A new material with a split personality -- part superconductor, part metal -- has been observed by a Princeton University-led research team.
The discovery may have implications for the development of next-generation electronics that could transform the way information is stored and processed.
The new material -- a crystal called a topological superconductor -- has two electronic identities at once. At very low temperatures, the interior of the crystal behaves like a normal superconductor, able to conduct electricity with zero resistance. At the same time, the surface is metallic, able to carry a current, albeit with some resistance.
This is in direct contrast to most existing materials that are classified as electronic states of matter, including metals, insulators and conventional superconductors, which are consistent in how they do, or don't, conduct electricity. For example, every single atom of every single copper wire is able to carry a current, which dissipates a bit as it travels. Similarly, all the molecules in normal superconductors conduct electricity without resistance when the material is placed at the appropriate temperature.
"The known states of electronic matter are insulators, metals, magnets, semiconductors and superconductors, and each of them has brought us new technology," said M. Zahid Hasan, an associate professor of physics at Princeton who led the research team. "Topological superconductors are superconducting everywhere but on the surface, where they are metallic; this leads to many possibilities for applications."
Hasan and his colleagues published their findings Nov. 1 in the journal Nature Physics.
According to Hasan, one of the most exciting potential uses for the material would be in energy-efficient quantum computers that would have the ability to identify errors in calculation as they occur and resist them during processing. The successful development of such machines is thought to hinge on catching and manipulating elusive particles called Majorana fermions, which were first predicted more than 70 years ago but never before observed, Hasan explained.
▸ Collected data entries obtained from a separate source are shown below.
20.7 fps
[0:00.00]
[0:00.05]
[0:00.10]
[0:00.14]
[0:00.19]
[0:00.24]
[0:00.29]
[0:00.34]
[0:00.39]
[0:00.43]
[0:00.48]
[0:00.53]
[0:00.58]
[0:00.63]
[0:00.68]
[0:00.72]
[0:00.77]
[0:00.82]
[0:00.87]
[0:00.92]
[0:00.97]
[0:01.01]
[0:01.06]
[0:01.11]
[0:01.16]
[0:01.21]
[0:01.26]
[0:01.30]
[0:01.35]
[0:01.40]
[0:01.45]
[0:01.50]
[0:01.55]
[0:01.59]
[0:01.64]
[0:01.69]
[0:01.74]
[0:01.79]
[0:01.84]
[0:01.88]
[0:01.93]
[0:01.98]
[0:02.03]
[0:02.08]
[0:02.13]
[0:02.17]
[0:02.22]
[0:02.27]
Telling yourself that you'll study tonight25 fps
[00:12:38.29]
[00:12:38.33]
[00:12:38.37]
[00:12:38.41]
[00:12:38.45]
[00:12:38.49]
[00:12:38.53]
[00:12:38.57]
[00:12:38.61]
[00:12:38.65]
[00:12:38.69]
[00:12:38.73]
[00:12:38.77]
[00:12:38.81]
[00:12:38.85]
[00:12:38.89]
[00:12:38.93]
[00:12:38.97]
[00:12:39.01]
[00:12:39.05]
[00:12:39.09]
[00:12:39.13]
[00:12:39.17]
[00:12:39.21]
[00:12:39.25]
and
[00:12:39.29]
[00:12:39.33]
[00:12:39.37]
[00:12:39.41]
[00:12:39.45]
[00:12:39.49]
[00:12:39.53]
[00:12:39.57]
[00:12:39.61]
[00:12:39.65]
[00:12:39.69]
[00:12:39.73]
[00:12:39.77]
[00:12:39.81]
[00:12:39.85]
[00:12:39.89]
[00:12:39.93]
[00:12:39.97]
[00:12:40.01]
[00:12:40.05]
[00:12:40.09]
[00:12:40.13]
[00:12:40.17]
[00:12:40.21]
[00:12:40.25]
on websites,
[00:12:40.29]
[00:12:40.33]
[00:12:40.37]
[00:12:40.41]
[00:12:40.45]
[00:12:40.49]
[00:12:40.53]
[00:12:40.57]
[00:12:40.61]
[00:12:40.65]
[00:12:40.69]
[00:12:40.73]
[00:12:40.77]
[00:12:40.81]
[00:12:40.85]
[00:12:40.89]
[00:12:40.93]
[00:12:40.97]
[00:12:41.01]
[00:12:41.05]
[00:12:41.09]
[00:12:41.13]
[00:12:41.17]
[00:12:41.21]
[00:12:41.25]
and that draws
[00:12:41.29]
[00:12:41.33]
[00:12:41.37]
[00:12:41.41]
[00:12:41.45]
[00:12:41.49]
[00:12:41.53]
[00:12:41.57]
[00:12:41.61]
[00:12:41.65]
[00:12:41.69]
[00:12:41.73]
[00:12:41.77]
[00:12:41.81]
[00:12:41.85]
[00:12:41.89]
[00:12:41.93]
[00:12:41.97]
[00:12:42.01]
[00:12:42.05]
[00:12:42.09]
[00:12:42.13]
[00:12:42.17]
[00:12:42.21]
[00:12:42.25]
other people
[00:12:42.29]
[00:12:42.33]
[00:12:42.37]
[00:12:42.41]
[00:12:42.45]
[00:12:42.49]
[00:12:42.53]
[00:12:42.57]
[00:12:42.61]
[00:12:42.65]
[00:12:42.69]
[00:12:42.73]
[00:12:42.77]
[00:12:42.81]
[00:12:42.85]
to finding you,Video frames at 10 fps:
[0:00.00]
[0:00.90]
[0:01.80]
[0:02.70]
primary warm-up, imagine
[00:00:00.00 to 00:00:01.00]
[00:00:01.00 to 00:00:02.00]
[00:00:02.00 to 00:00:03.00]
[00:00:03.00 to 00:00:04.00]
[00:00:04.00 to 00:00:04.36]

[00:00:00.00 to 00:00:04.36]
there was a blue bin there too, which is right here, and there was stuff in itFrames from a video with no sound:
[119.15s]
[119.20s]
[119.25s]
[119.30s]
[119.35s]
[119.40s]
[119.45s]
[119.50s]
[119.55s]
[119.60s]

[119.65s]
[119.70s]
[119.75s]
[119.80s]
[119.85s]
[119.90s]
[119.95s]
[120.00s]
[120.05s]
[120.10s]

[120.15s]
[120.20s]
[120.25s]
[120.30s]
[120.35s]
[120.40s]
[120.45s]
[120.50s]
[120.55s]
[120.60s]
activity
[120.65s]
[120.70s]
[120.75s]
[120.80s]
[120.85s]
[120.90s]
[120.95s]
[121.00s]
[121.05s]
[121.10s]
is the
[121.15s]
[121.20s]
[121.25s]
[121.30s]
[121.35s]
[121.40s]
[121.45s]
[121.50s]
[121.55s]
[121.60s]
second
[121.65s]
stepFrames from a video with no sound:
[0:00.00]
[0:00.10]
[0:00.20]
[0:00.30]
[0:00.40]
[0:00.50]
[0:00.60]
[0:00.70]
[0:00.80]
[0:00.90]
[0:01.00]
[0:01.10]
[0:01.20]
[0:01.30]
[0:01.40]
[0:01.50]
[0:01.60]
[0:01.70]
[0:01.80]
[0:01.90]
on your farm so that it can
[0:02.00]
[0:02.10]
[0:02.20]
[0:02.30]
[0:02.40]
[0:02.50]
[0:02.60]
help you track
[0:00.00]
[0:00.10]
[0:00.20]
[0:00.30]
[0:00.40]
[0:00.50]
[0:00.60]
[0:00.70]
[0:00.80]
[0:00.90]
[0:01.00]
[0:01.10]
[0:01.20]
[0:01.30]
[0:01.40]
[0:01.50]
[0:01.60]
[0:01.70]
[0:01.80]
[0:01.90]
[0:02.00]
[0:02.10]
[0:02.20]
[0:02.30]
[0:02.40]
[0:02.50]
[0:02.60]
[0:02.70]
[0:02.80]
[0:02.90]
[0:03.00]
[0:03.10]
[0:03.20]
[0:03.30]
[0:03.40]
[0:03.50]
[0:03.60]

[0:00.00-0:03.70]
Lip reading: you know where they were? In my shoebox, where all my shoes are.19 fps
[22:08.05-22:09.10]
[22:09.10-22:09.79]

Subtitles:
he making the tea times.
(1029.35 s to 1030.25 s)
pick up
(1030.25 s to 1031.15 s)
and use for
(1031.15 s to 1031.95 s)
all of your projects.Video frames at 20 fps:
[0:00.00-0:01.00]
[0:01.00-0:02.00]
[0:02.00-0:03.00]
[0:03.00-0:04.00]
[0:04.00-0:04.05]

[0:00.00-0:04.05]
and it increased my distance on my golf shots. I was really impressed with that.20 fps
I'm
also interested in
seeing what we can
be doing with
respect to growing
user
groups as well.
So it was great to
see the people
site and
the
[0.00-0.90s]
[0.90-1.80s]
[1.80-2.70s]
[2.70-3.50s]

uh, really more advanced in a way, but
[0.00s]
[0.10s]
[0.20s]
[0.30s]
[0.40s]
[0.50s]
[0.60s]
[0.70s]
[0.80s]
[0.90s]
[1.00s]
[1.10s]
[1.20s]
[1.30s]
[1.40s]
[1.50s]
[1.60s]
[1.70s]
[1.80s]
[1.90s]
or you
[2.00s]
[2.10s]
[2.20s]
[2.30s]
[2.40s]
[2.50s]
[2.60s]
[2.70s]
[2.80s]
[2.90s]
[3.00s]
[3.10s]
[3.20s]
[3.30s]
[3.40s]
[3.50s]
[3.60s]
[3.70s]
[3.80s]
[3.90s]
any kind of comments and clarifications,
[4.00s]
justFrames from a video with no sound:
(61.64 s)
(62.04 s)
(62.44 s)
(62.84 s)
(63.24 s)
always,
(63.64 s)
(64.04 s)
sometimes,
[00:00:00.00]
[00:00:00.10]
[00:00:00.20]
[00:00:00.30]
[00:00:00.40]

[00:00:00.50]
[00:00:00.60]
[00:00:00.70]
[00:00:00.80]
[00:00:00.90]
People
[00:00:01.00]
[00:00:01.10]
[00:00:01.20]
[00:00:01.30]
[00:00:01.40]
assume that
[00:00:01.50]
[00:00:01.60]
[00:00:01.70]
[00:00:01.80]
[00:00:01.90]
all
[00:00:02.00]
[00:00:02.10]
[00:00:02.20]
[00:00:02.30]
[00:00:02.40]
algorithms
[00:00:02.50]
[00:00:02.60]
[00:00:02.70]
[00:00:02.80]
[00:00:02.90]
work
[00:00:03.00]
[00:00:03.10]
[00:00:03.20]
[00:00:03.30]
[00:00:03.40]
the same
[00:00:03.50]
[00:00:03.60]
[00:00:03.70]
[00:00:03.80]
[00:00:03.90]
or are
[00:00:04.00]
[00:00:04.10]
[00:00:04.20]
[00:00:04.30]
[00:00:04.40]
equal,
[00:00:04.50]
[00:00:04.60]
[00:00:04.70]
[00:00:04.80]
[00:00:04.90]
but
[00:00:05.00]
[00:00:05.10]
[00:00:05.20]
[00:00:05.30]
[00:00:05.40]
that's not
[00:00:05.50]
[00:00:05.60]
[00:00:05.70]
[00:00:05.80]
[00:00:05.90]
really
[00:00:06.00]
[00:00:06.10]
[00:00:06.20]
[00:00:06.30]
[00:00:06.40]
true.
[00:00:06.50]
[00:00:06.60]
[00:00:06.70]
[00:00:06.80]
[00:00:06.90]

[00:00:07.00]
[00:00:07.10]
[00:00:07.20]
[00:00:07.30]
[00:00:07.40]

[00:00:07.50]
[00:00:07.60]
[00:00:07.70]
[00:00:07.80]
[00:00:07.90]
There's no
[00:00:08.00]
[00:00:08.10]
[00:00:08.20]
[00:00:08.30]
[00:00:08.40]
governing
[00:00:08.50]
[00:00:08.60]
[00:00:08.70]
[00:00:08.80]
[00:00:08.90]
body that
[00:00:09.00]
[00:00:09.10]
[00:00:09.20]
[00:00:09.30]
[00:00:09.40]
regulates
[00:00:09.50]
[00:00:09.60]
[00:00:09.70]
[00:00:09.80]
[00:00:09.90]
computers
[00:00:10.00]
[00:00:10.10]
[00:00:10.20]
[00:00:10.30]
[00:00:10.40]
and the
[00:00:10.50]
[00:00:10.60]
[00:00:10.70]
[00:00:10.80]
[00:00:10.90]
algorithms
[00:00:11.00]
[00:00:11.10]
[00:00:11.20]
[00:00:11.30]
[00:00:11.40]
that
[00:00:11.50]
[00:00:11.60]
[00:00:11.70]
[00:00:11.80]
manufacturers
The split electronic personality of the new superconductors with unusual surface properties, when placed in contact with a special kind of insulator, may enable scientists to coax the electrons whizzing about on the surface to become Majorana fermions, he added.
"These highly unusual superconductors are the most ideal nurseries to create and manipulate Majorana fermions, which could be used to do quantum computing in a fault-resistant way " said L. Andrew Wray, the first author of the paper, who received his doctoral degree from Princeton in 2010. "And because the particles would exist on a superconductor, it could be possible to manipulate them in low power-consumption devices that are not only 'green,' but also immune to the overheating problems that befall current silicon-based electronics."
The significant caveat is that any potential application could be several decades in development.
"Of course, it takes time to go from new physics to new technology -- usually 20 to 30 years, as was the case with semiconductors," Hasan said.
Initial find of insulators begins path to discovery
In 2007, a Hasan-led research team reported the discovery of three-dimensional topological insulators -- a strange breed of insulator with a metallic surface. While three-dimensional topological insulators may have potential for use in next-generation electronics, their properties alone are not ideal for use in quantum computers, Hasan said.
Quantum computers store and process information using the "quantum" behavior of subatomic particles -- phenomena that occur on the ultrasmall scale and are completely at odds with the world that can be seen by the naked eye, such as the ability of electrons to be in two different places at the same time. Quantum computers could one day enable the manipulation of data at speeds that far exceed today's conventional machines, which are rapidly approaching the fundamental limits of their computing capabilities.
However, efforts to create higher-performing quantum computers have been hampered by the notoriously fickle and unpredictable behavior of particles on the quantum scale.
For the past two years, Hasan and his collaborators have been tweaking the properties of a topological insulator called bismuth selenide to create a material with a metallic surface and a superconducting interior, which would have properties well suited to exploitation in the electronics of the future.
To make a superconductor with topological behavior, or unusual surface properties, Princeton chemistry professor Robert Cava and his research group invented a new kind of crystal by inserting atoms of copper into the atomic lattice structure of a semiconductor made out of the compound bismuth selenide. This process, called intercalation doping, is a method used to change the number of electrons in a material and tweak its electrical properties.
The scientists discovered that, with the right amount of doping, they were able to turn the crystal into a superconductor at very low temperatures -- below 4 degrees Kelvin, or around -452 degrees Fahrenheit. However, initial laboratory-based results suggested that the superconductor cannot retain topological properties indefinitely, though they do persist for months if the material is kept in a vacuum.
To assess the topological characteristics of the material, the researchers used a technique known as X-ray spectroscopy to bombard the crystal with X-rays and "pop" individual electrons out of the material. These electrons were then analyzed, providing a series of clues that allowed the team to determine the true nature of the crystal.